New World Long Bay supermarket co-owner Marcus Te Brake said this is of great value to not only his staff but to his business as a whole. “There is value in my deli staff being able to converse with customers on the subject of cheese. It presents upselling opportunities.

As a business owner, this additional knowledge provides a marketplace edge. It contributes to the overall ‘customer experience’ and adds credibility to our fresh foods offerings. “It has also resulted in an increase in general engagement from the respective team members. They are definitely more confident.”

The EduBits’ “bite-sized” method of professional development enables employees to upskill while in-work, which make them stand out from other professional development options. “They are highly approachable.”

Whitestone Cheese managing director Simon Berry, who took the idea for the Affineur Academy to Otago Polytechnic cookery senior lecturer Chris Smith after spotting a gap in the market, said some of his own staff are about to graduate with the Basic Affineur Skills EduBit. This is about walking the talk. It’s a matter of credibility.

“For example, Whitestone’s National Sales & Trade Marketing Manager, Franco Sessa, has just been awarded his Basic Affineur Skills EduBit,” said Berry.

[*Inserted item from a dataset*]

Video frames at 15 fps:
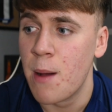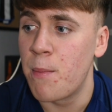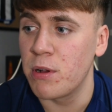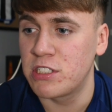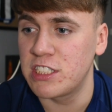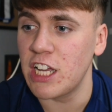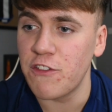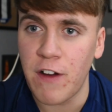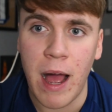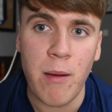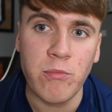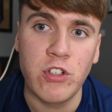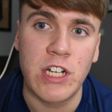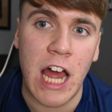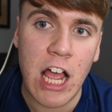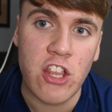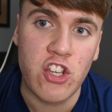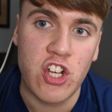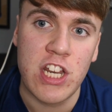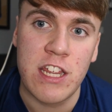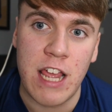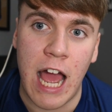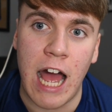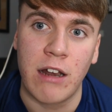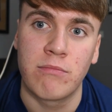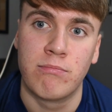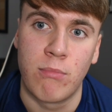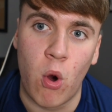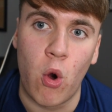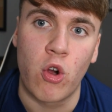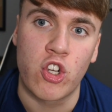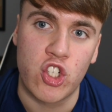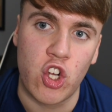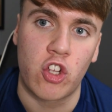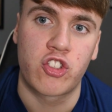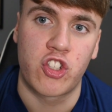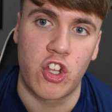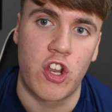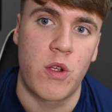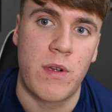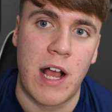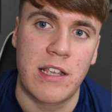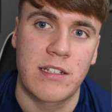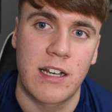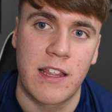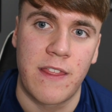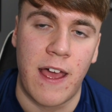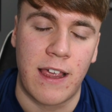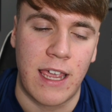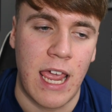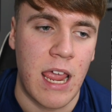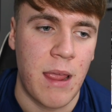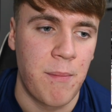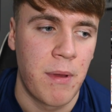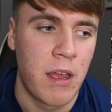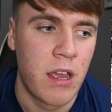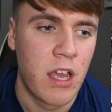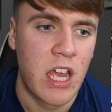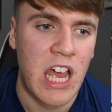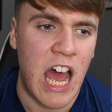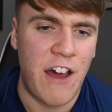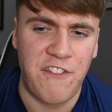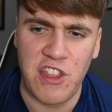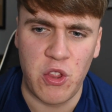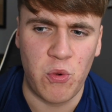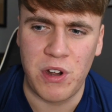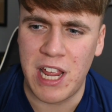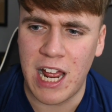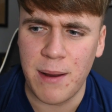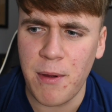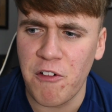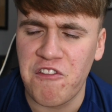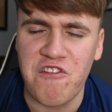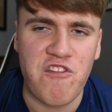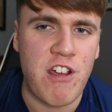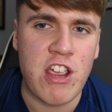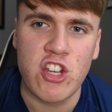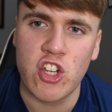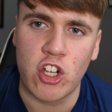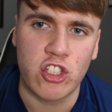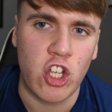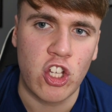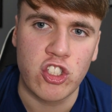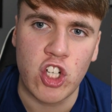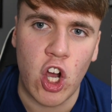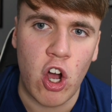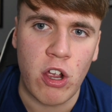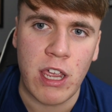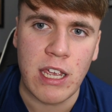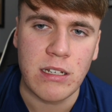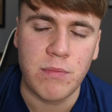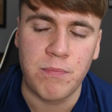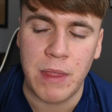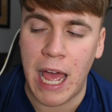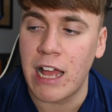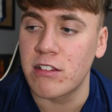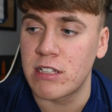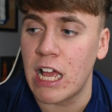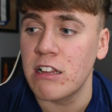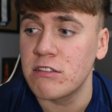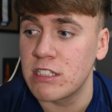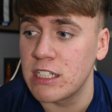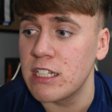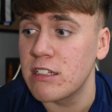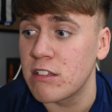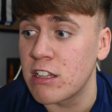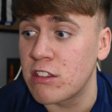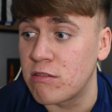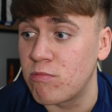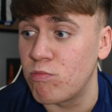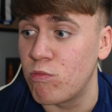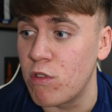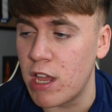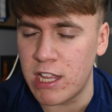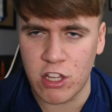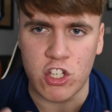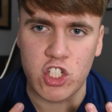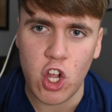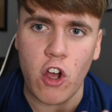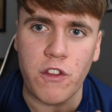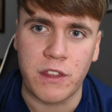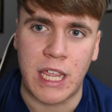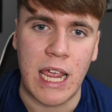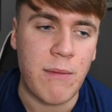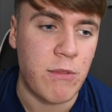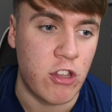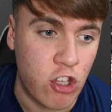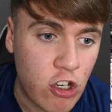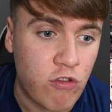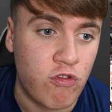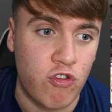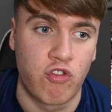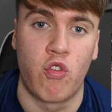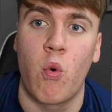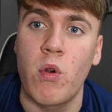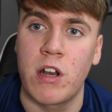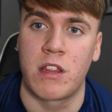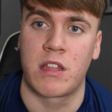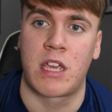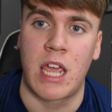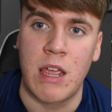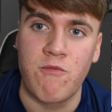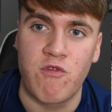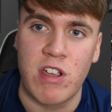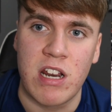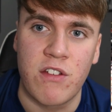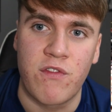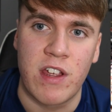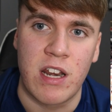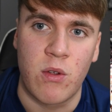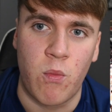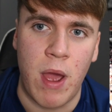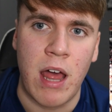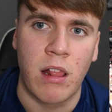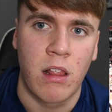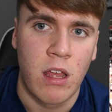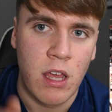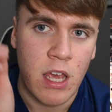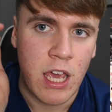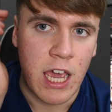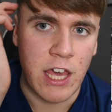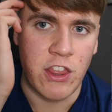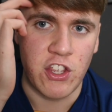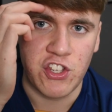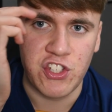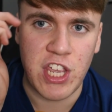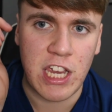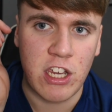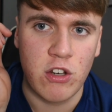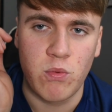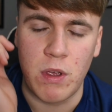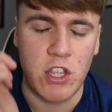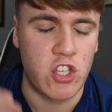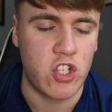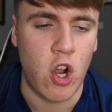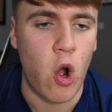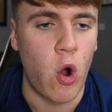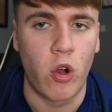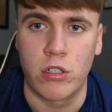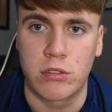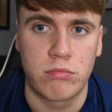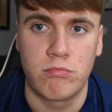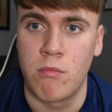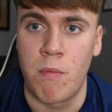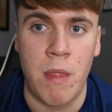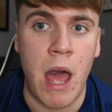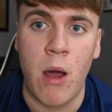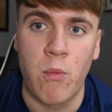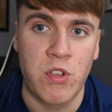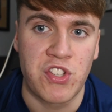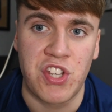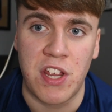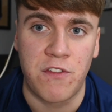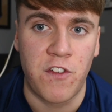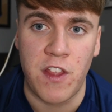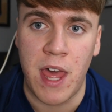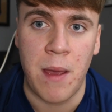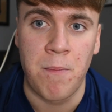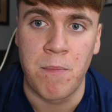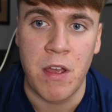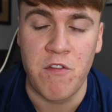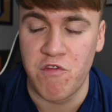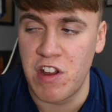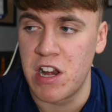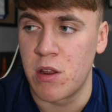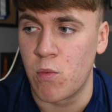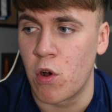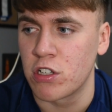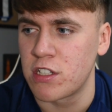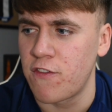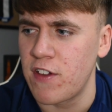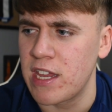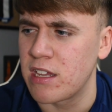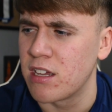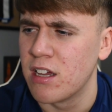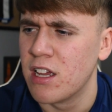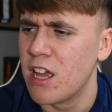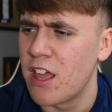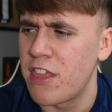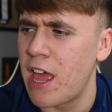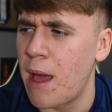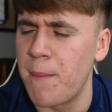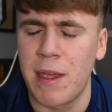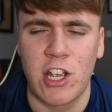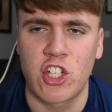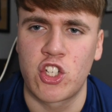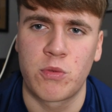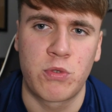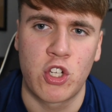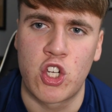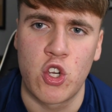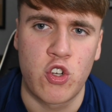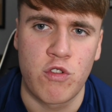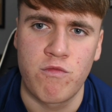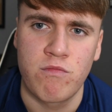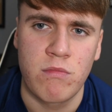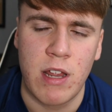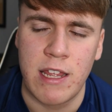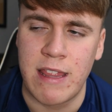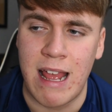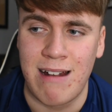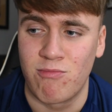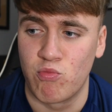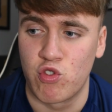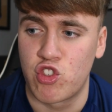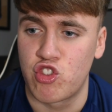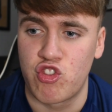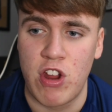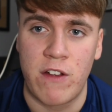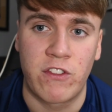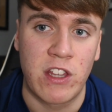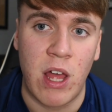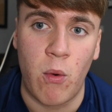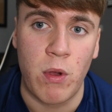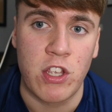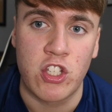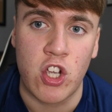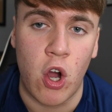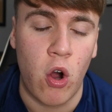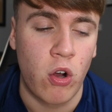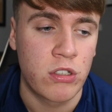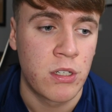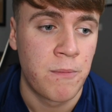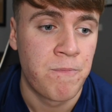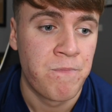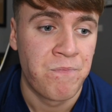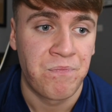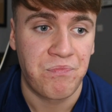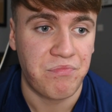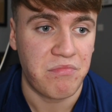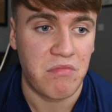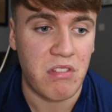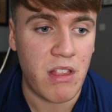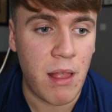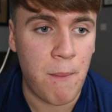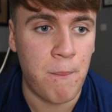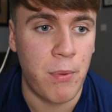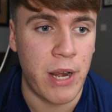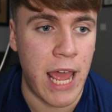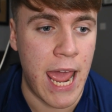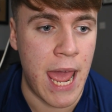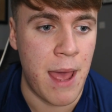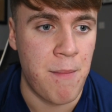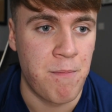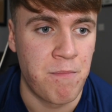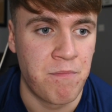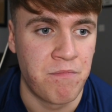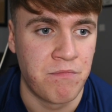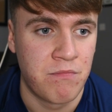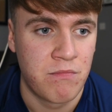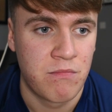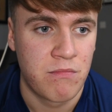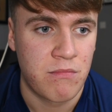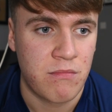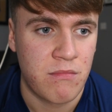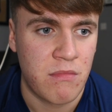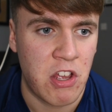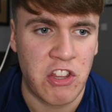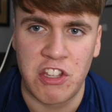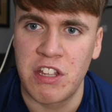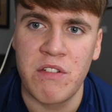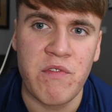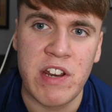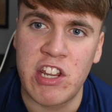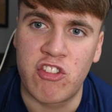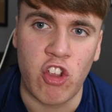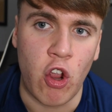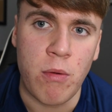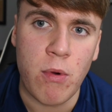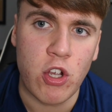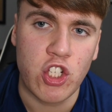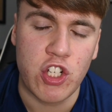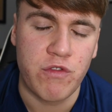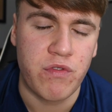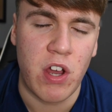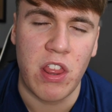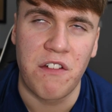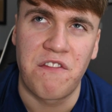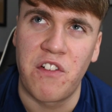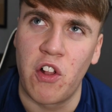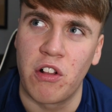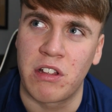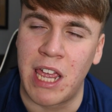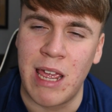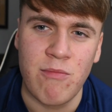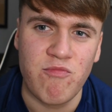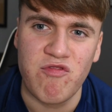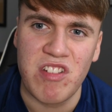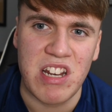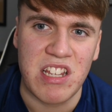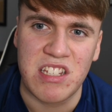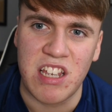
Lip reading: But Southampton actually had more shots than Newcastle in that game. I think they only had about 3 shots on target. In the start of the game, they did grow into the game really, really well. And the second we scored, that was it for them. It really was. I think that would make a substitution, and then straight after that we scored. But they didn't really do much throughout the full game, really.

“Franco now has a digital credential proving this knowledge. In fact, it’s part of his email signature. This is powerful messaging for Whitestone, both as a brand and as an employer. We are developing the market so people who handle cheese have a greater understanding – they can go on to provide consumers, in both home and restaurant environments, a greater cheese experience.”

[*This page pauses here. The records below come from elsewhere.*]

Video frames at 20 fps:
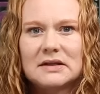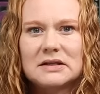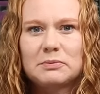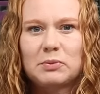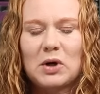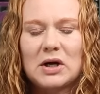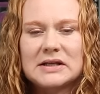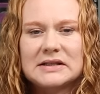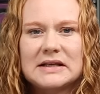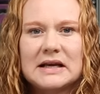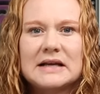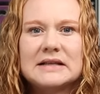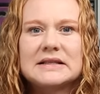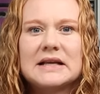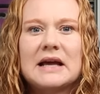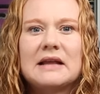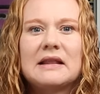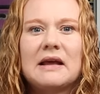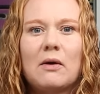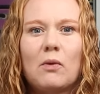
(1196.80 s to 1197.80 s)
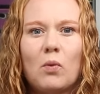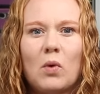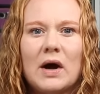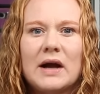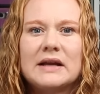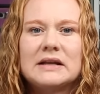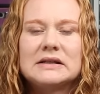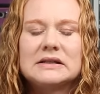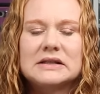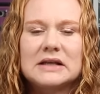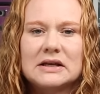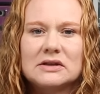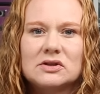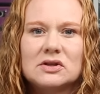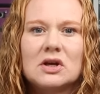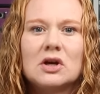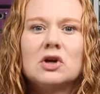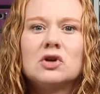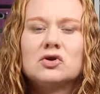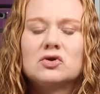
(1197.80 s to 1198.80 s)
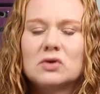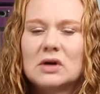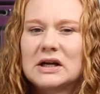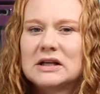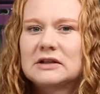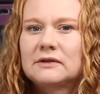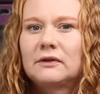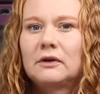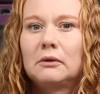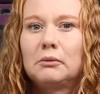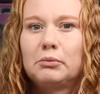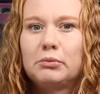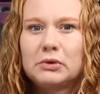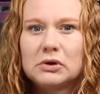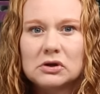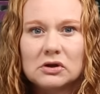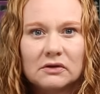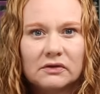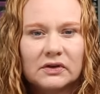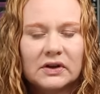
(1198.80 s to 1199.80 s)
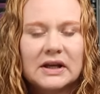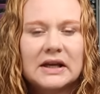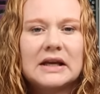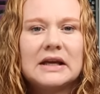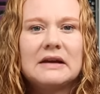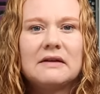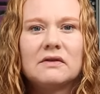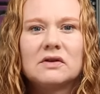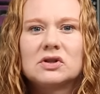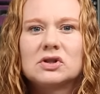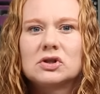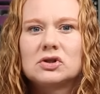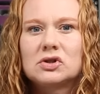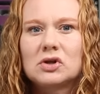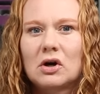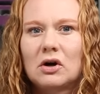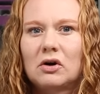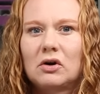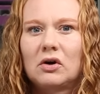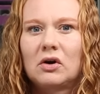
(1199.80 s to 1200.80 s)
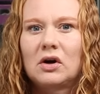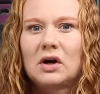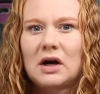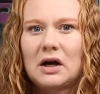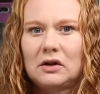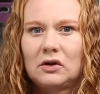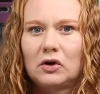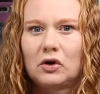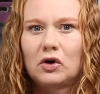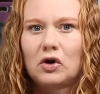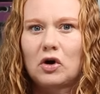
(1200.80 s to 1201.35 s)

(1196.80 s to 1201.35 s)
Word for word: this process, and that white does transfer beautifully even to darker colorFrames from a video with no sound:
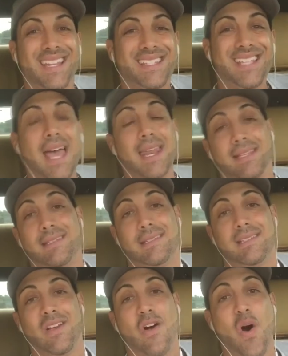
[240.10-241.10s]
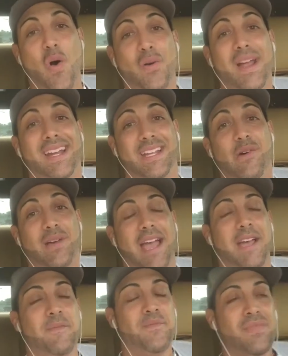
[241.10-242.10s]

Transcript: tenants already, okay?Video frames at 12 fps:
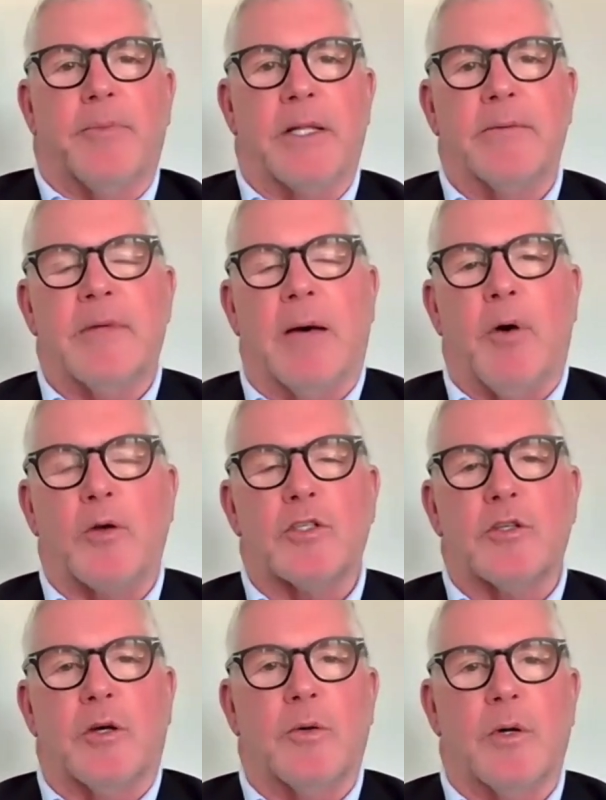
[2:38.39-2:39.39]
But I'm
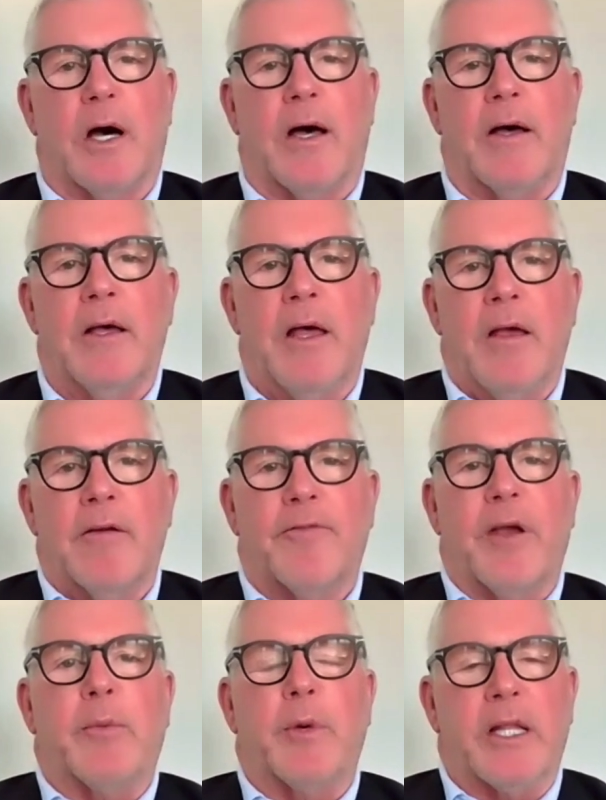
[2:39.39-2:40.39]
also uh,
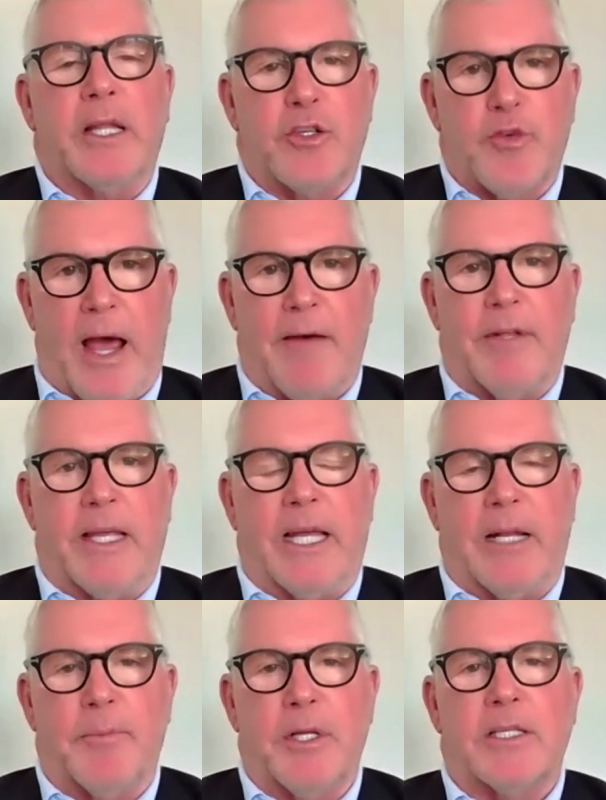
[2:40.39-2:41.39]
frequently traveling,
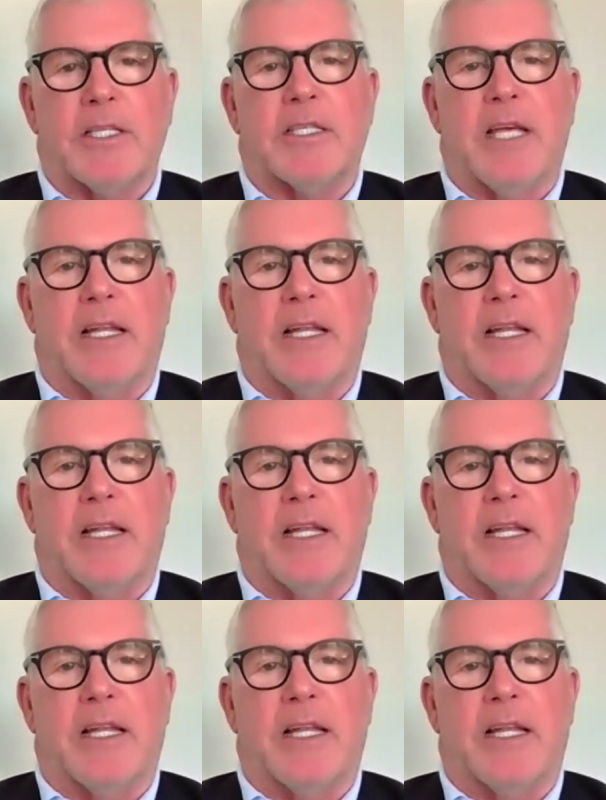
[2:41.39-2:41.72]
and I'm pleased to say,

Chris Smith said the Affineur Academy EduBit is empowering at both an individual and industry level.

“Being a chef, I guess one of the really curious things about making a cheese board is nobody really knows what to do. We just kind of cut up a few cheeses, put them on a plate with a selection of nuts and crackers and whatever else. It’s always pretty basic.

“We’re trying to do is raise the profile and knowledge around cheese, which thus enhances others’ experience,” said Smith.

“In short, it’s about getting the people who handle cheese – for example, deli staff or chefs – to know more about the product and what to match it with, and to relay that knowledge to the customer.”